Are the power poles shown here are still in place?
Near Byron Bay, this beach that is renowned for multi-million dollar properties.
Serious beach erosion is regularly featured on TV news.
Byron Bay was once a fabulous spot. Quiet and with low prices. Good diving offshore. Today it's the opposite. Over-priced and crowded.
The story told years ago was how the area was 'discovered' by hippies, who favored Brunswick Heads - a nice-looking family holiday town by the sea, nearby.
Byron Bay then featured a closed-down whaling station and a 'live meat processing factory' (abattoir) at Belongil, with a pipe spewing blood into the sea, off the beach.
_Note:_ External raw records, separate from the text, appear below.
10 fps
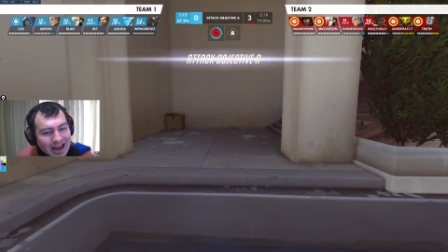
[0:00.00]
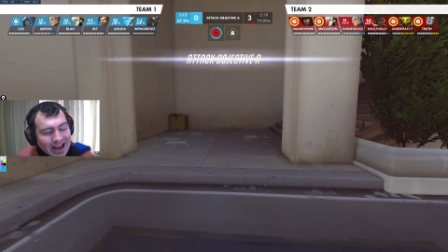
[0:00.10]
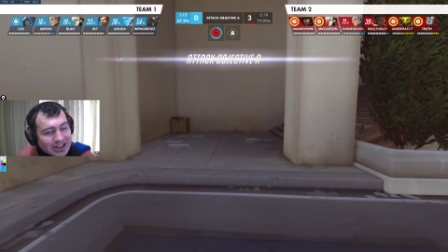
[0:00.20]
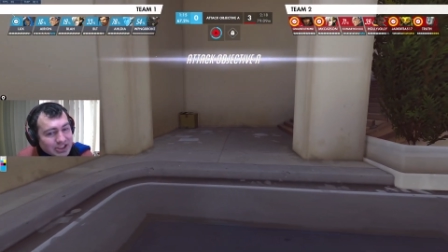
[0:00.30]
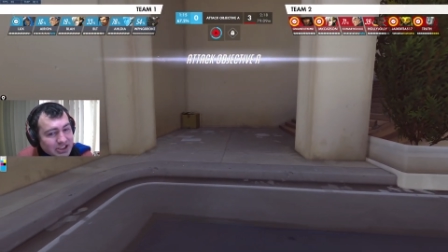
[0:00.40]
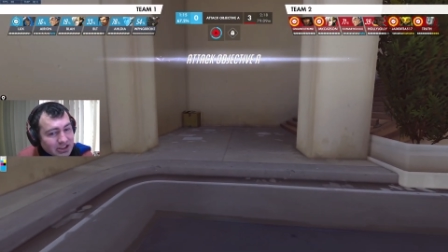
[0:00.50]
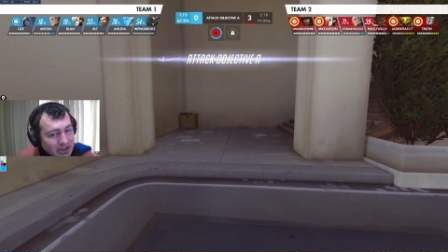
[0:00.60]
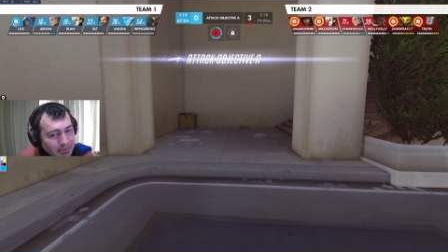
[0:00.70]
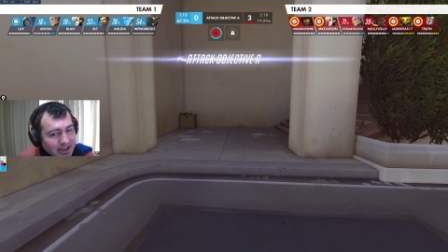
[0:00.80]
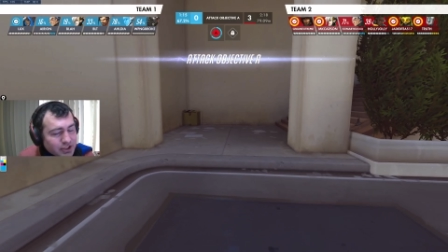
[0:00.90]
and just
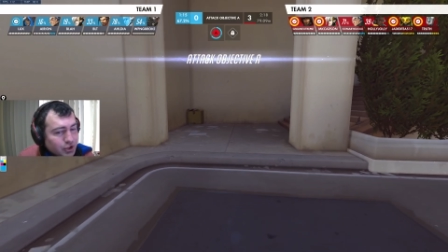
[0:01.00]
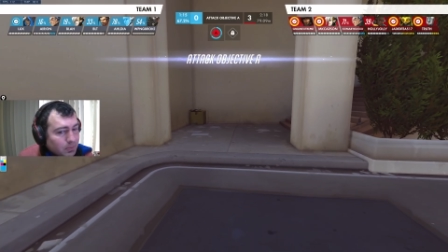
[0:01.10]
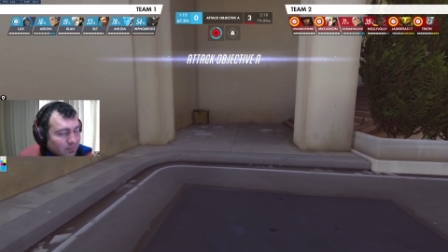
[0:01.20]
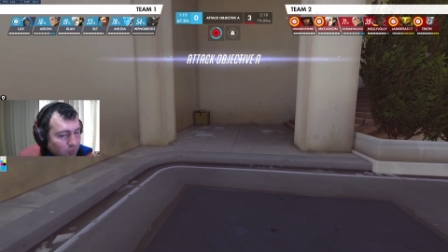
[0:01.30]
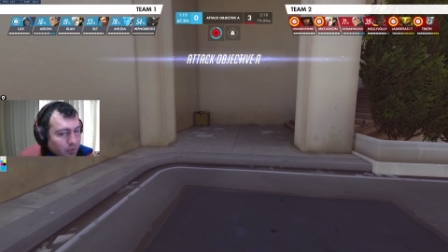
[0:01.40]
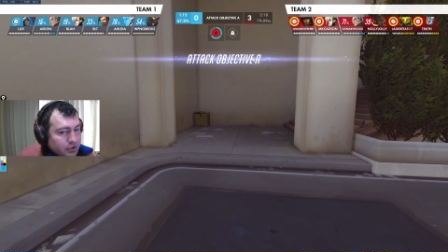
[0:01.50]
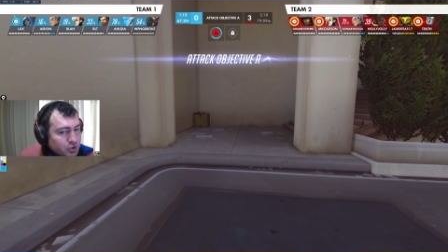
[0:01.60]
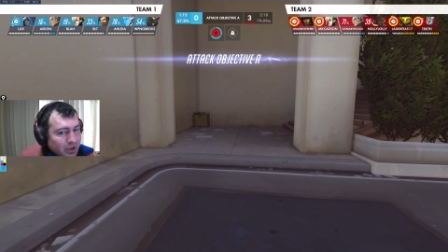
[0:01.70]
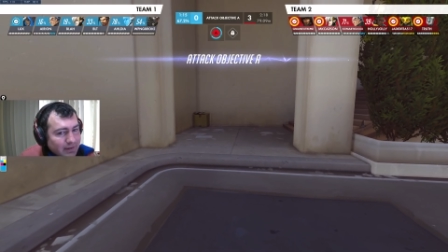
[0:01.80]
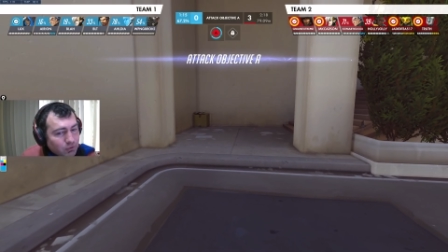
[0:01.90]
eliminate you before you trade for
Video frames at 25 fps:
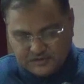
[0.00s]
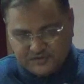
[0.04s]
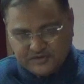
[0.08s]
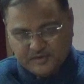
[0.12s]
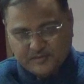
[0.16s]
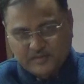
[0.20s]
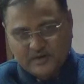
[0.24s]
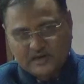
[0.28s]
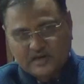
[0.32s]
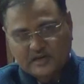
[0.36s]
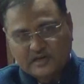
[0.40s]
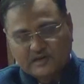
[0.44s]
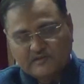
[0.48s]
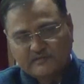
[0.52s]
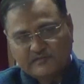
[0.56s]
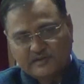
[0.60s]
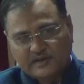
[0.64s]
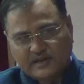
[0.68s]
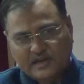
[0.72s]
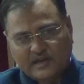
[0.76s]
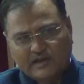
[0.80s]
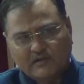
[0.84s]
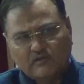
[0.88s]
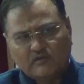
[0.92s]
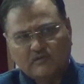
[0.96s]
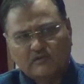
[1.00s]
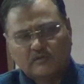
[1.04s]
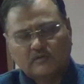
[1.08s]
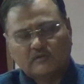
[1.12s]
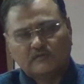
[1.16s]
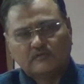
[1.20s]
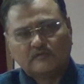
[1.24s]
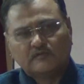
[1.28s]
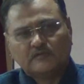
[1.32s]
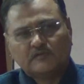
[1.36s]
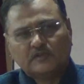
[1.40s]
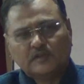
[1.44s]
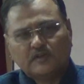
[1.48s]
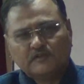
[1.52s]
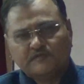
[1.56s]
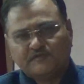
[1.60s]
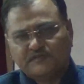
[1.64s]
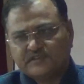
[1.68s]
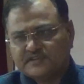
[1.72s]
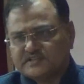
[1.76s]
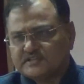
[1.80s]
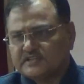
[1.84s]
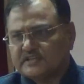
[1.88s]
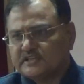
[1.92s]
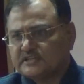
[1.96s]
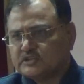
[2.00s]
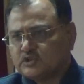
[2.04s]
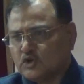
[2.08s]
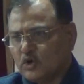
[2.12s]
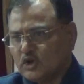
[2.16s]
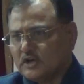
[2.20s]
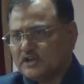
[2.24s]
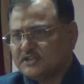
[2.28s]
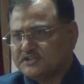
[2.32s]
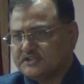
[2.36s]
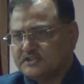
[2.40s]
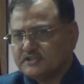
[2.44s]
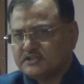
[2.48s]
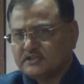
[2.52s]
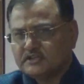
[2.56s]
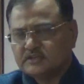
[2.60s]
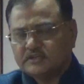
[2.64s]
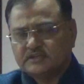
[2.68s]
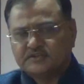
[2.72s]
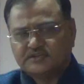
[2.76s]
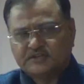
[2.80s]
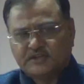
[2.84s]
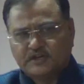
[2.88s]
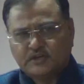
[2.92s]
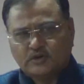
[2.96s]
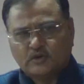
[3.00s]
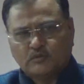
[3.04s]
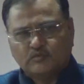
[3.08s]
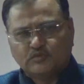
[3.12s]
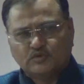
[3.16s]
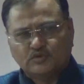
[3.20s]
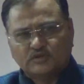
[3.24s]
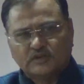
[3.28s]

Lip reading: Similarly, we have fisheries colleges in the state of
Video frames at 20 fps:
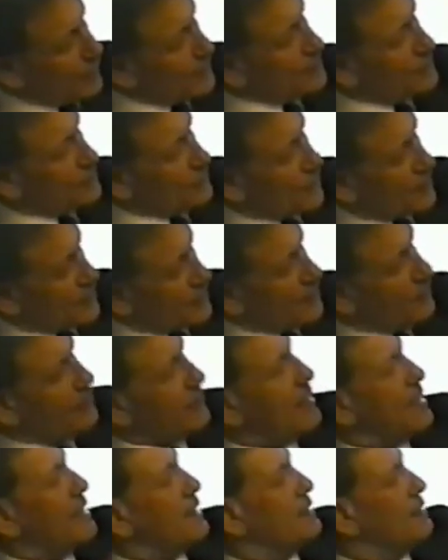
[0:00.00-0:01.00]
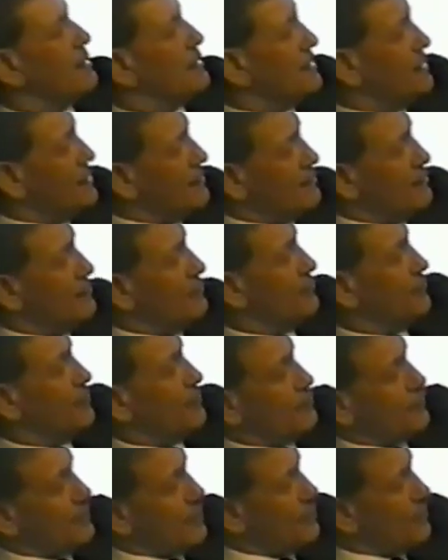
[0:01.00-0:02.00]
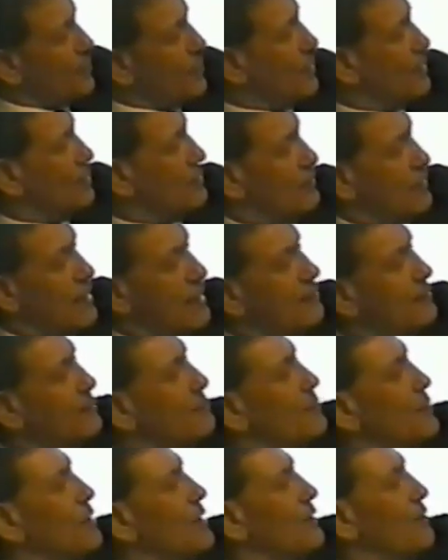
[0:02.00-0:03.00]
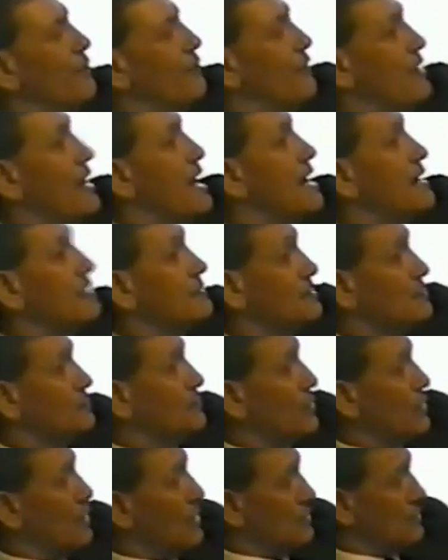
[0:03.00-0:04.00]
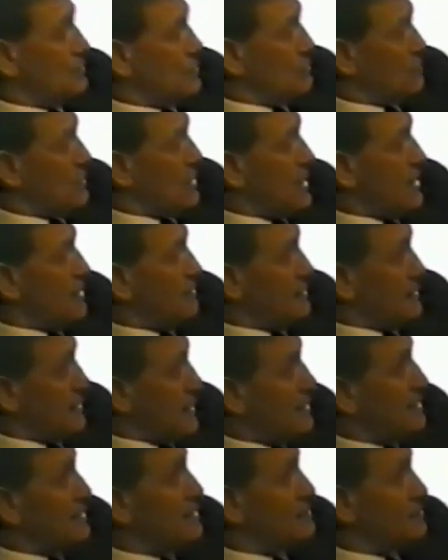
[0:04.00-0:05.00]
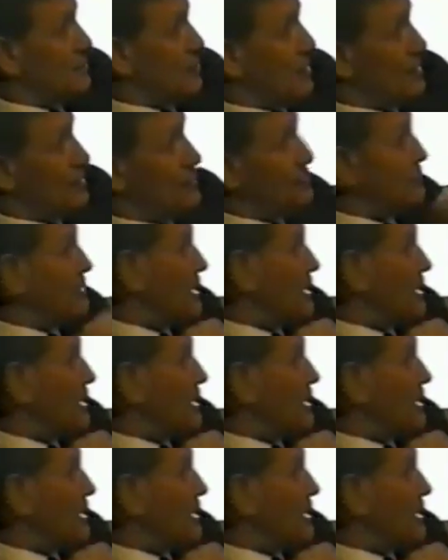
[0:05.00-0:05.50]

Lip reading: one side of the mountain and you were 50 miles or 100 miles, 1,000 miles away on the other side,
A not-too-popular well paying job for scuba divers was inspecting and clearing the pipe on the 'blood line'.
Until about 1980 Byron Bay was a 'marine industrial town'. Not too pleasant to look at but good fun and good value.
A tough attitude senior policeman serviced the area and virtually kicked the hippies away from Brunswick Heads township, so they moved on to nearby Byron Bay where nobody complained very loud. Byron was already established as surfing hot spot.
The surrounding hills attracted additional hippies who in time bought real estate and settled in.
The rich dairy pasture villages of Nimbin, The Channon, were an inspiration for young city people to get back to nature, for some to get married and for most to grow herbs.
Byron Bay has since become the destination for international backpackers. Prices for everything are probably double what they might be had the abattoir not closed and the blood ceased flowing into the bay.
Vegetarians would now out-number meat eaters in this part of Australia.